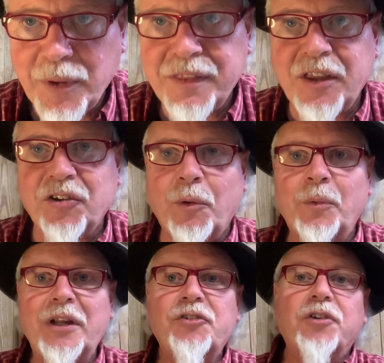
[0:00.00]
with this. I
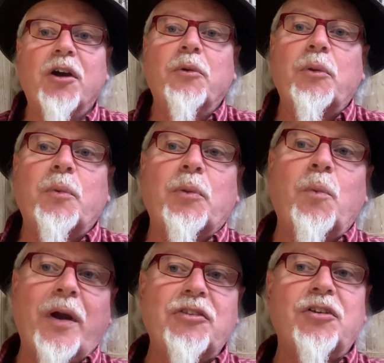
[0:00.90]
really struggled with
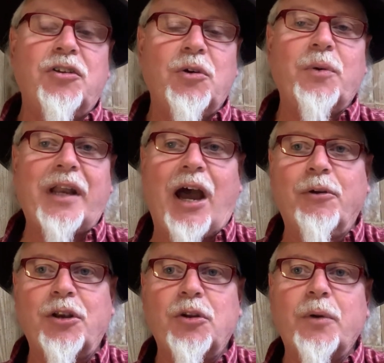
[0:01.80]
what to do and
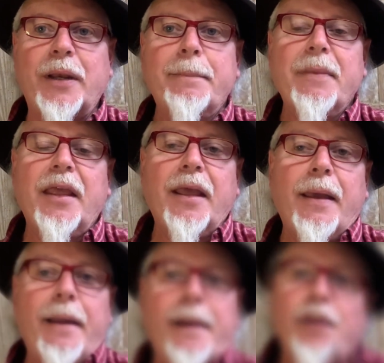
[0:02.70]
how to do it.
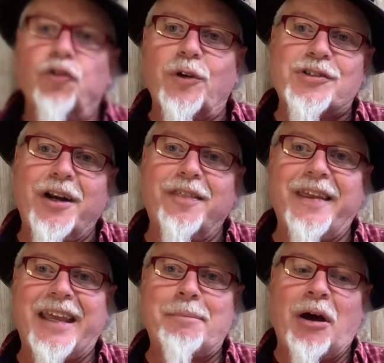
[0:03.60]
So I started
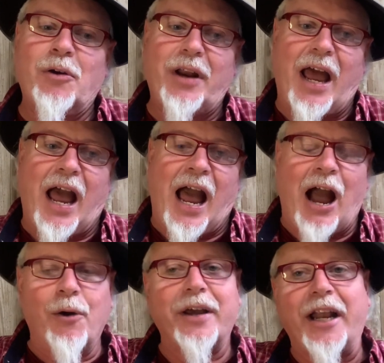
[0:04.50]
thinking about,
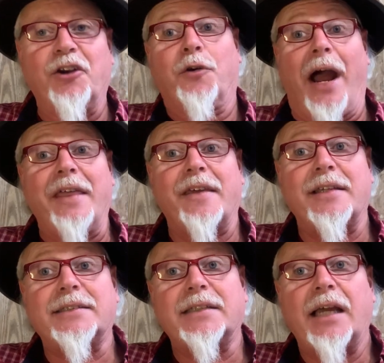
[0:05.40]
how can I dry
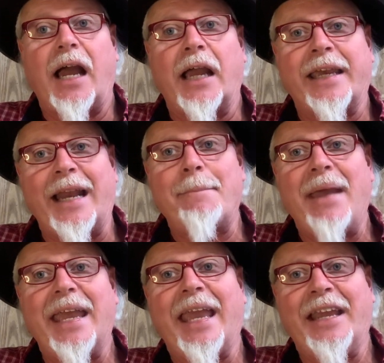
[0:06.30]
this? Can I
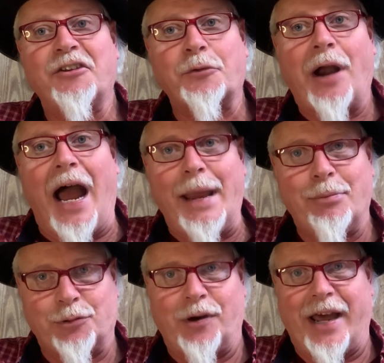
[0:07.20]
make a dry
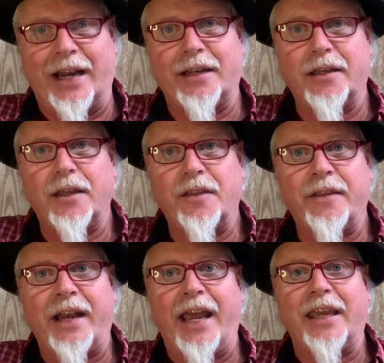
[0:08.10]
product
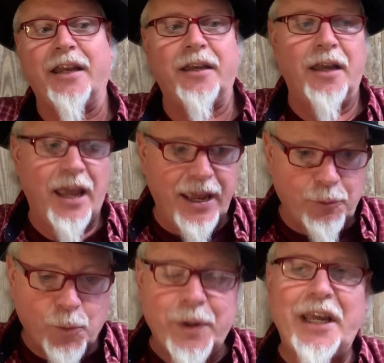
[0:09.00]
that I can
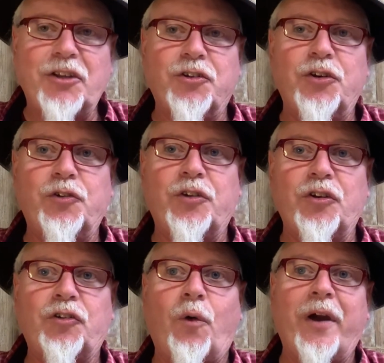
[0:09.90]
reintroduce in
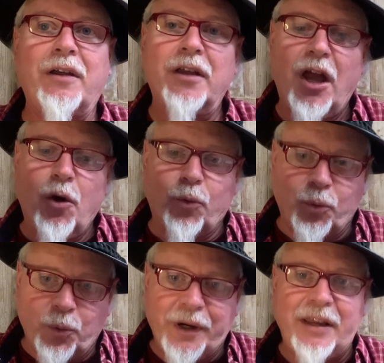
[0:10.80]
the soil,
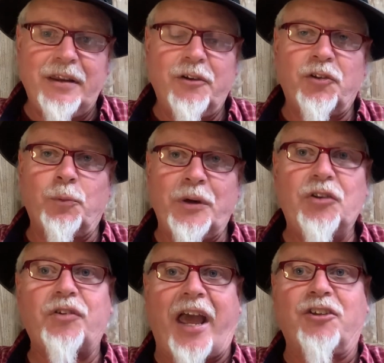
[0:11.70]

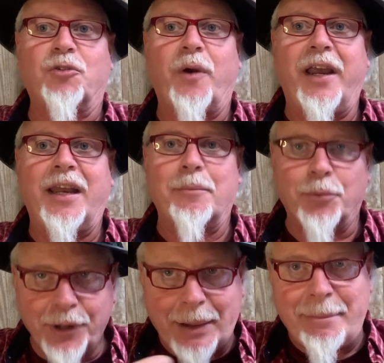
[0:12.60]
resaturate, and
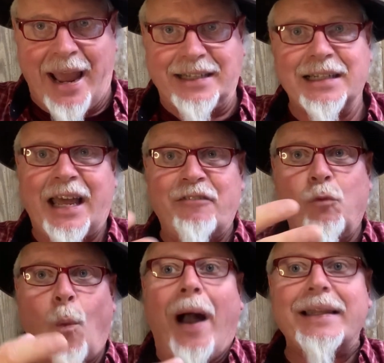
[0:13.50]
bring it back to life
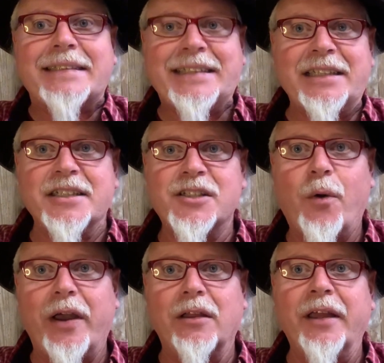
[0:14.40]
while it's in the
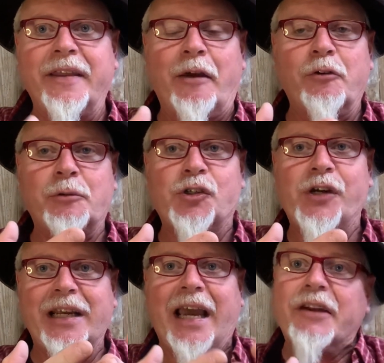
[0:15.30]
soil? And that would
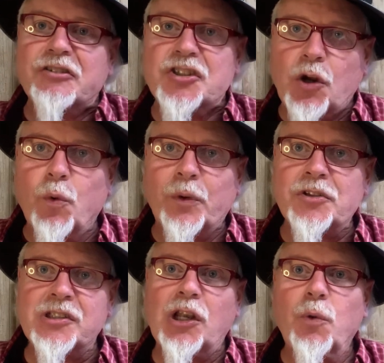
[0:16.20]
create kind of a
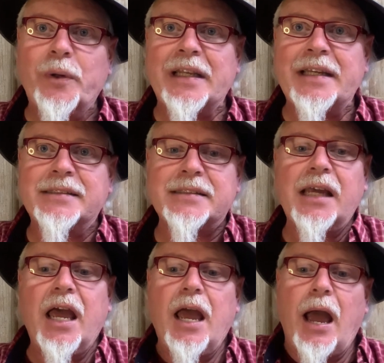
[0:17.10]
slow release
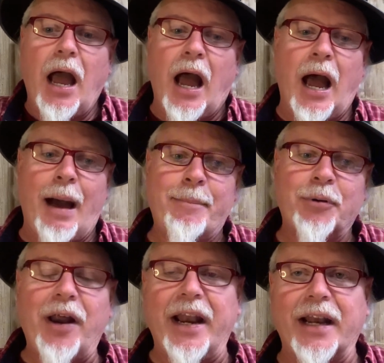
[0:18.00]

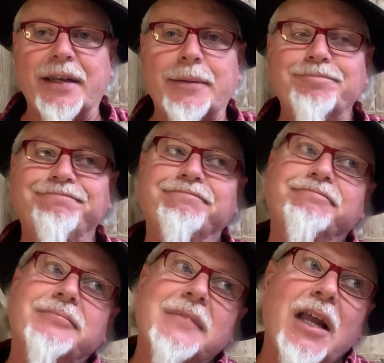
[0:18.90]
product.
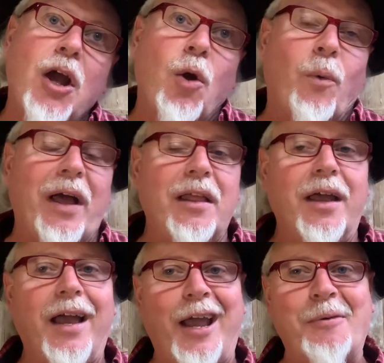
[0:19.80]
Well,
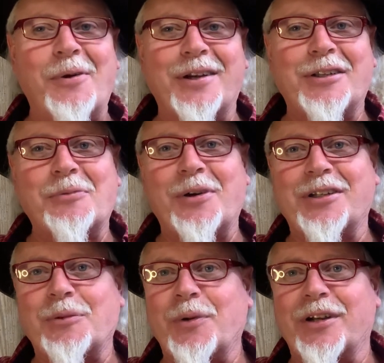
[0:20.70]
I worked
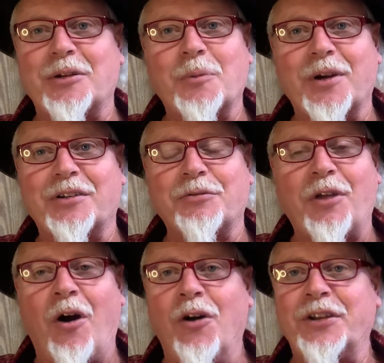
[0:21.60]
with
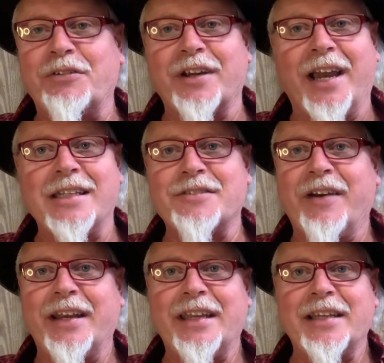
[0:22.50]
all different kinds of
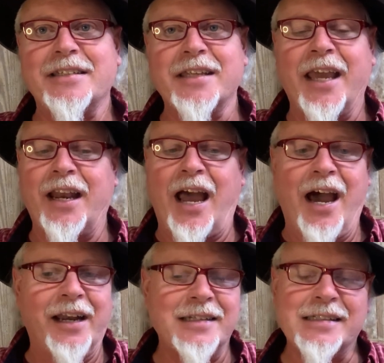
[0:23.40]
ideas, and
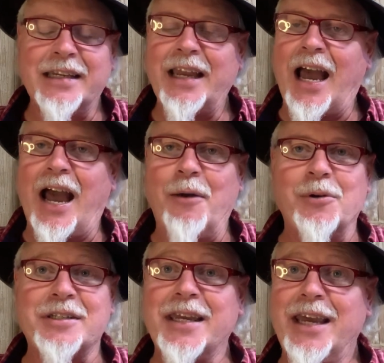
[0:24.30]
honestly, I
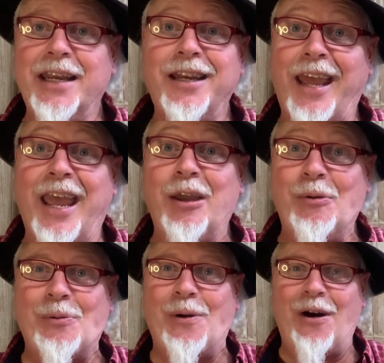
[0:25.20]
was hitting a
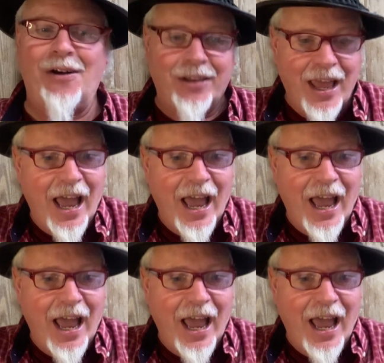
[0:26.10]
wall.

........

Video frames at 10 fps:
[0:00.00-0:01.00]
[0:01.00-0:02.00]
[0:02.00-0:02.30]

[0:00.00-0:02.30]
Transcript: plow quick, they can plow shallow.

........

--- Exercise prompt ---
Leave out every line above except those from the line with "Video frames at" up to and including the line with "Transcript: plow quick, they", and copy those exactly.

--- Exercise response ---
Video frames at 10 fps:
[0:00.00-0:01.00]
[0:01.00-0:02.00]
[0:02.00-0:02.30]

[0:00.00-0:02.30]
Transcript: plow quick, they can plow shallow.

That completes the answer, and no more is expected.